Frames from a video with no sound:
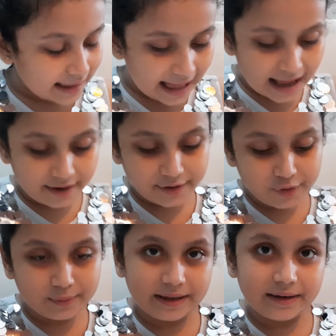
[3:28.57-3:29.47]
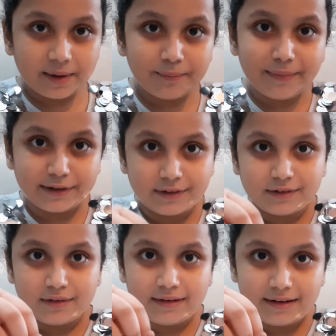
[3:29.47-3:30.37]
and you need a mirror
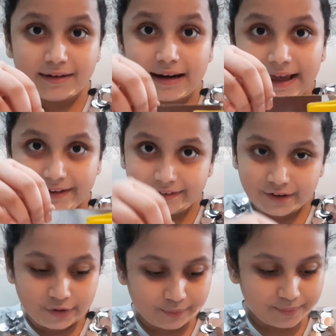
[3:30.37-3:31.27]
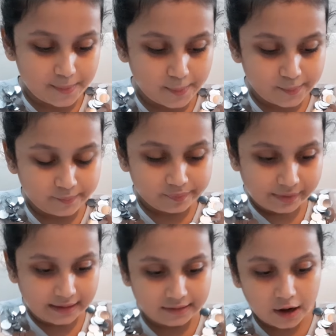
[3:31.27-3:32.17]
like here.
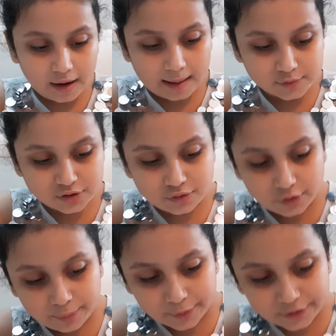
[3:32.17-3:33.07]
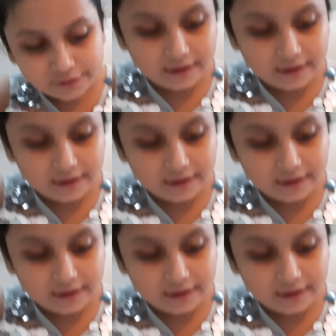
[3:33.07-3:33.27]
Now I'm just going to put it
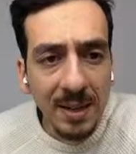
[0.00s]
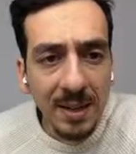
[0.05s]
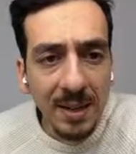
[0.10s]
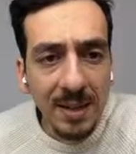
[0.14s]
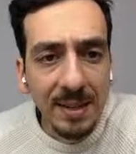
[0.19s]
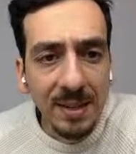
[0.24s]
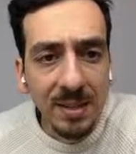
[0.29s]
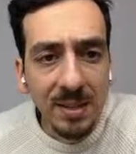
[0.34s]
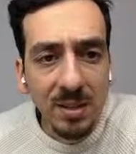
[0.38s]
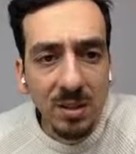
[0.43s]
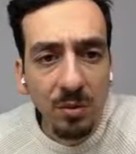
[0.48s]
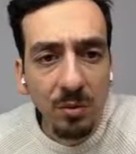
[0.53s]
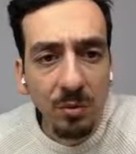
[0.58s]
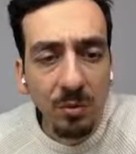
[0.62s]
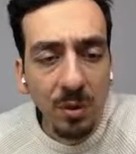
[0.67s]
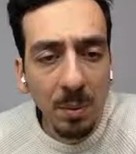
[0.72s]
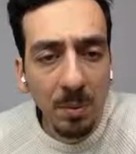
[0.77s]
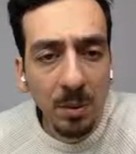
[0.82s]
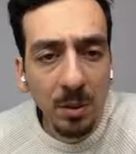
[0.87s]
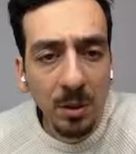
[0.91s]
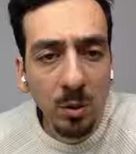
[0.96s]
it is a
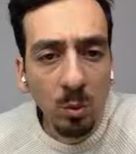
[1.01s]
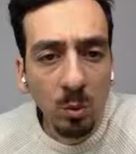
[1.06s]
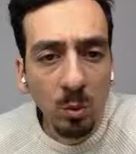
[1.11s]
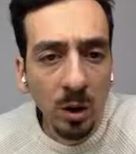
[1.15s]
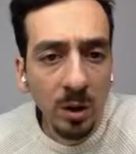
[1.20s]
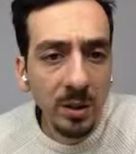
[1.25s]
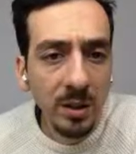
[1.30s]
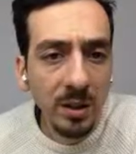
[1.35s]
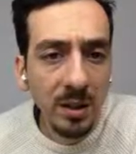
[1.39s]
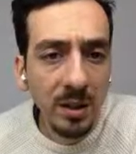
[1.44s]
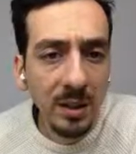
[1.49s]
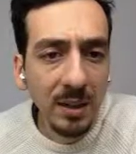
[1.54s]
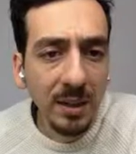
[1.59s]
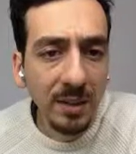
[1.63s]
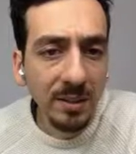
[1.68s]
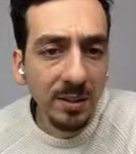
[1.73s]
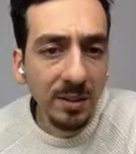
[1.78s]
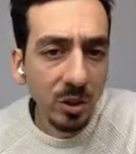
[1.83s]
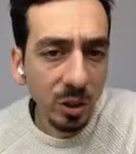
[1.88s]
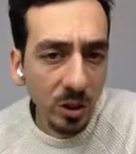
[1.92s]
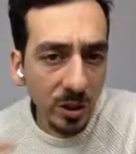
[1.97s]
family-run
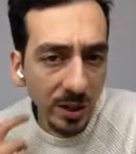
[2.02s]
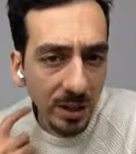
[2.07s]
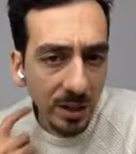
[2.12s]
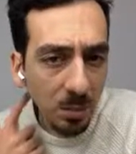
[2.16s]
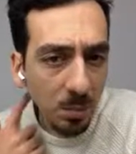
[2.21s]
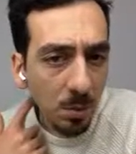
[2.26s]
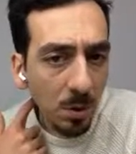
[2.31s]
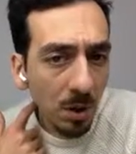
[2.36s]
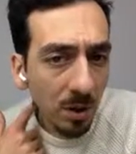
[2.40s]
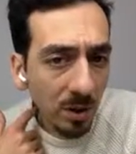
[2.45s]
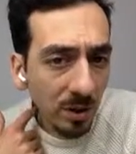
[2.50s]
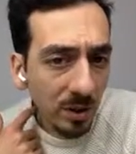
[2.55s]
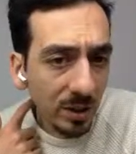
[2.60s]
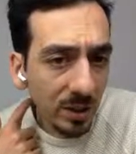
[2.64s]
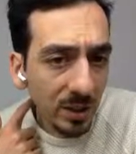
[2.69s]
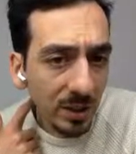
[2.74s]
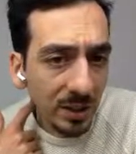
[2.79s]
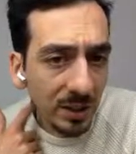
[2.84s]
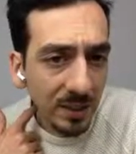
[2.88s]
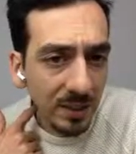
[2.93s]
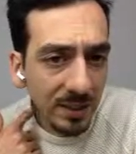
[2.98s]
Liechtensteiner bank,
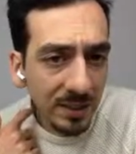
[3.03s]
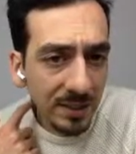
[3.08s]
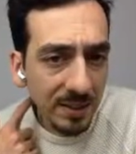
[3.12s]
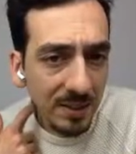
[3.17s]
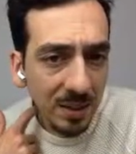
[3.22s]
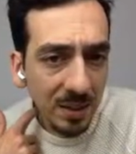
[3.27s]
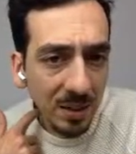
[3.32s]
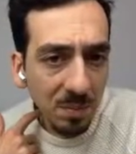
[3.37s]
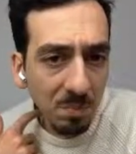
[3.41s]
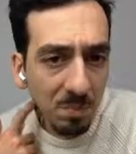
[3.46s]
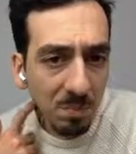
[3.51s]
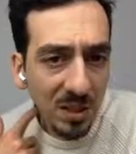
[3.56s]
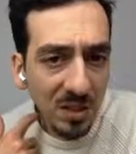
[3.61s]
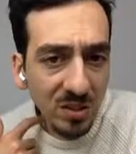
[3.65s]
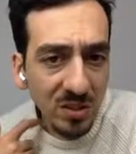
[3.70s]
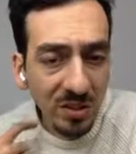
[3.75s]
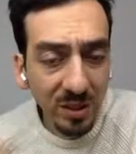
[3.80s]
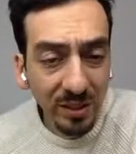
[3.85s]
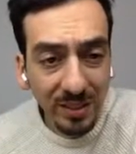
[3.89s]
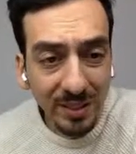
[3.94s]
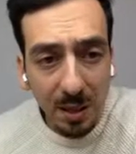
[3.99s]
and it's
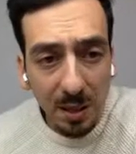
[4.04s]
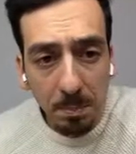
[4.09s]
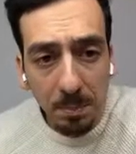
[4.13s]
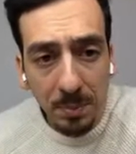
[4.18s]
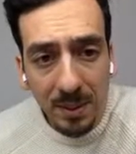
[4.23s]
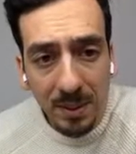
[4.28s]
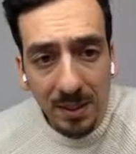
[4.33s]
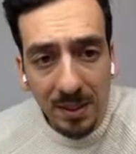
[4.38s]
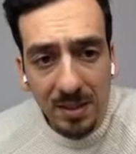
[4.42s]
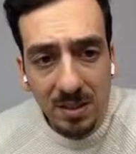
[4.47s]
not that big.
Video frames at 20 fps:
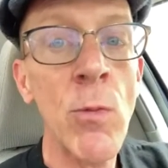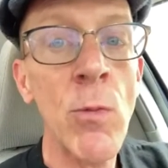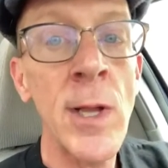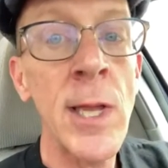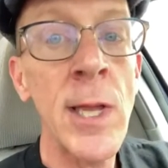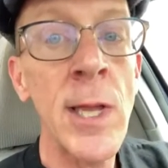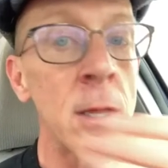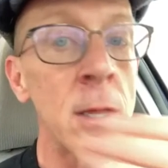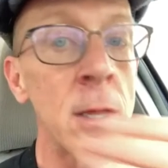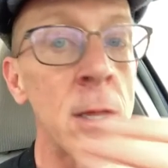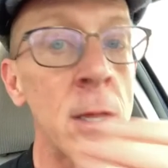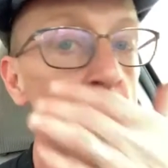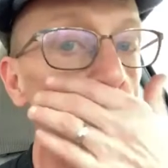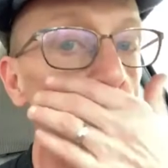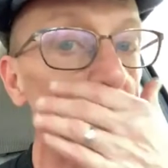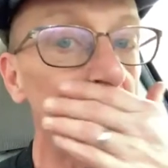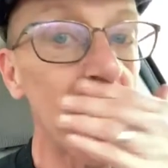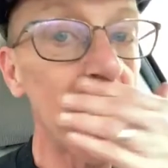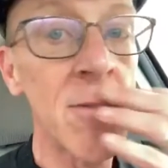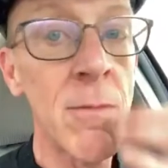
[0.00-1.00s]
I love that
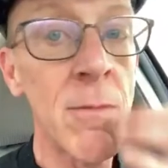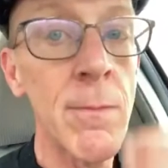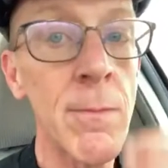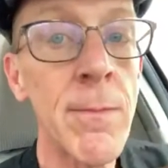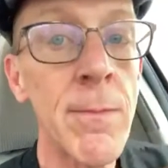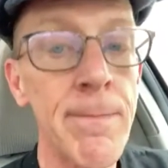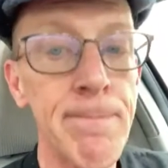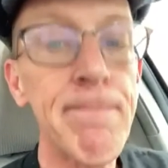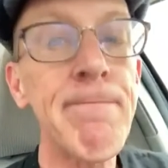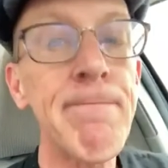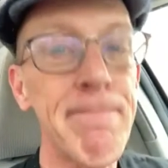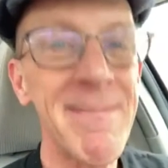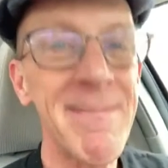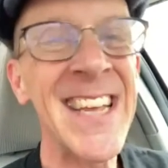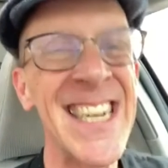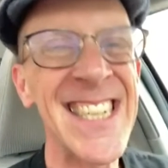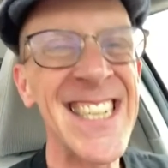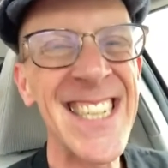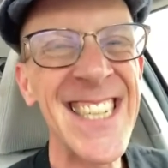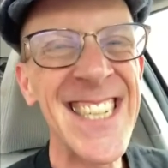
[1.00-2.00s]
section. I love
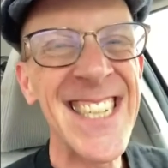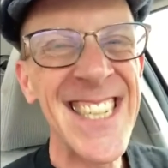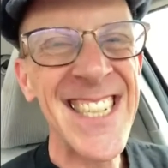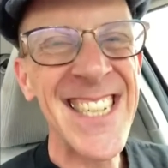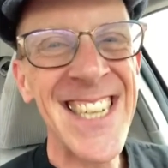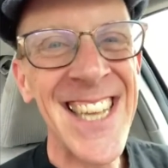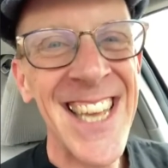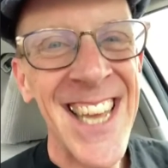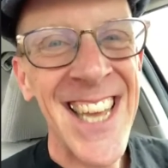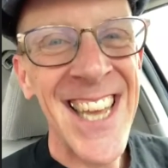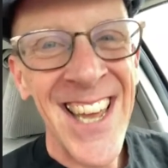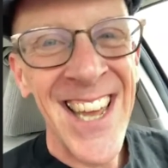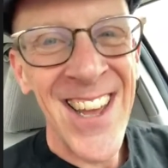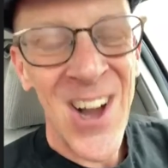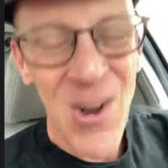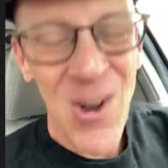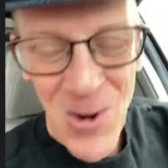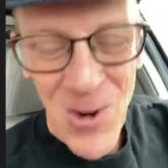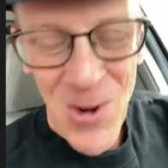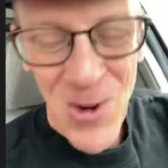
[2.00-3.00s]
that section. If you like
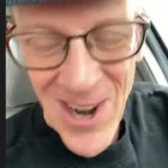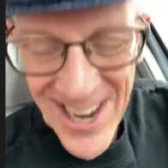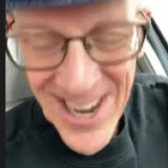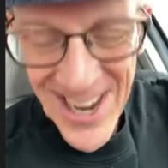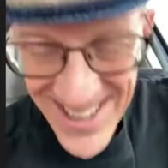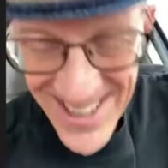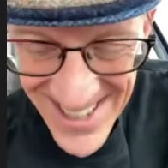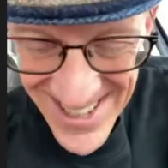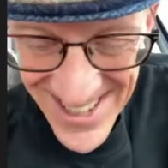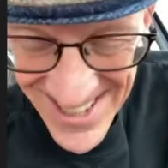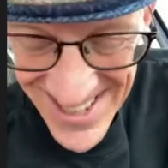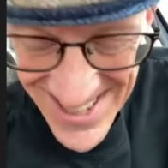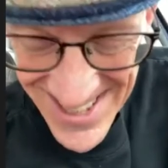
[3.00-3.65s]
certain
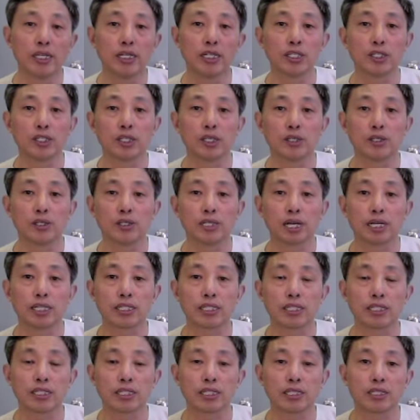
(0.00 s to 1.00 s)
So
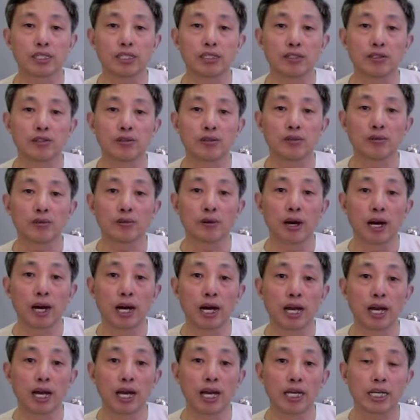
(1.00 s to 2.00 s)
that's
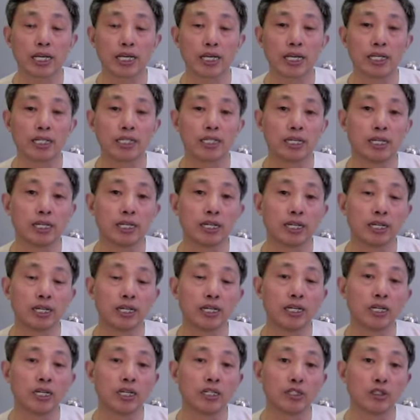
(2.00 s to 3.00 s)
why I get
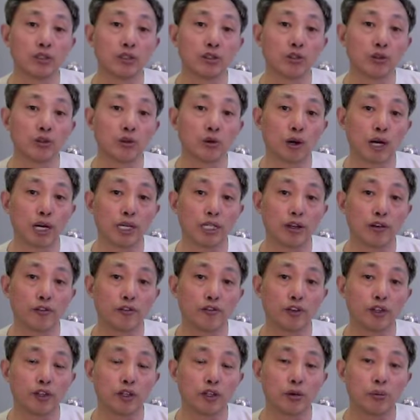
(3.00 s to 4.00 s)
do quite a
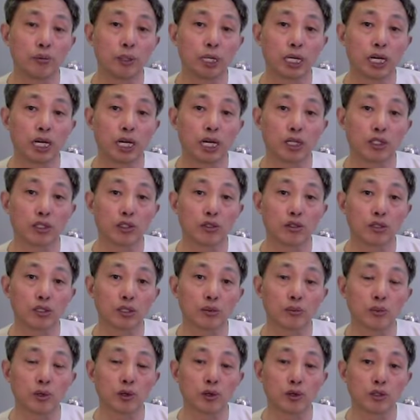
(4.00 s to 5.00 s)
few Picasso's
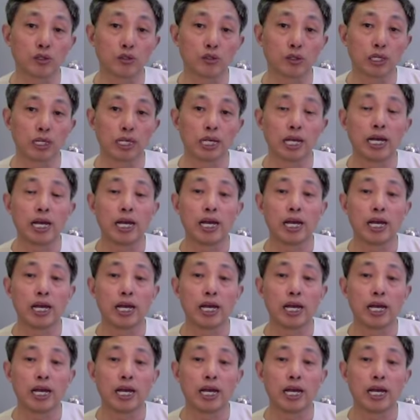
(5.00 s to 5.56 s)
poetry,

┄┄┄┄┄┄

### ABOUT THIS TASK
Each entry is to be given again exactly as it stands, with its pictures removed.

### EXERCISE SOLUTION
Frames from a video with no sound:
[3:28.57-3:29.47]
[3:29.47-3:30.37]
and you need a mirror
[3:30.37-3:31.27]
[3:31.27-3:32.17]
like here.
[3:32.17-3:33.07]
[3:33.07-3:33.27]
Now I'm just going to put it
[0.00s]
[0.05s]
[0.10s]
[0.14s]
[0.19s]
[0.24s]
[0.29s]
[0.34s]
[0.38s]
[0.43s]
[0.48s]
[0.53s]
[0.58s]
[0.62s]
[0.67s]
[0.72s]
[0.77s]
[0.82s]
[0.87s]
[0.91s]
[0.96s]
it is a
[1.01s]
[1.06s]
[1.11s]
[1.15s]
[1.20s]
[1.25s]
[1.30s]
[1.35s]
[1.39s]
[1.44s]
[1.49s]
[1.54s]
[1.59s]
[1.63s]
[1.68s]
[1.73s]
[1.78s]
[1.83s]
[1.88s]
[1.92s]
[1.97s]
family-run
[2.02s]
[2.07s]
[2.12s]
[2.16s]
[2.21s]
[2.26s]
[2.31s]
[2.36s]
[2.40s]
[2.45s]
[2.50s]
[2.55s]
[2.60s]
[2.64s]
[2.69s]
[2.74s]
[2.79s]
[2.84s]
[2.88s]
[2.93s]
[2.98s]
Liechtensteiner bank,
[3.03s]
[3.08s]
[3.12s]
[3.17s]
[3.22s]
[3.27s]
[3.32s]
[3.37s]
[3.41s]
[3.46s]
[3.51s]
[3.56s]
[3.61s]
[3.65s]
[3.70s]
[3.75s]
[3.80s]
[3.85s]
[3.89s]
[3.94s]
[3.99s]
and it's
[4.04s]
[4.09s]
[4.13s]
[4.18s]
[4.23s]
[4.28s]
[4.33s]
[4.38s]
[4.42s]
[4.47s]
not that big.
Video frames at 20 fps:
[0.00-1.00s]
I love that
[1.00-2.00s]
section. I love
[2.00-3.00s]
that section. If you like
[3.00-3.65s]
certain
(0.00 s to 1.00 s)
So
(1.00 s to 2.00 s)
that's
(2.00 s to 3.00 s)
why I get
(3.00 s to 4.00 s)
do quite a
(4.00 s to 5.00 s)
few Picasso's
(5.00 s to 5.56 s)
poetry,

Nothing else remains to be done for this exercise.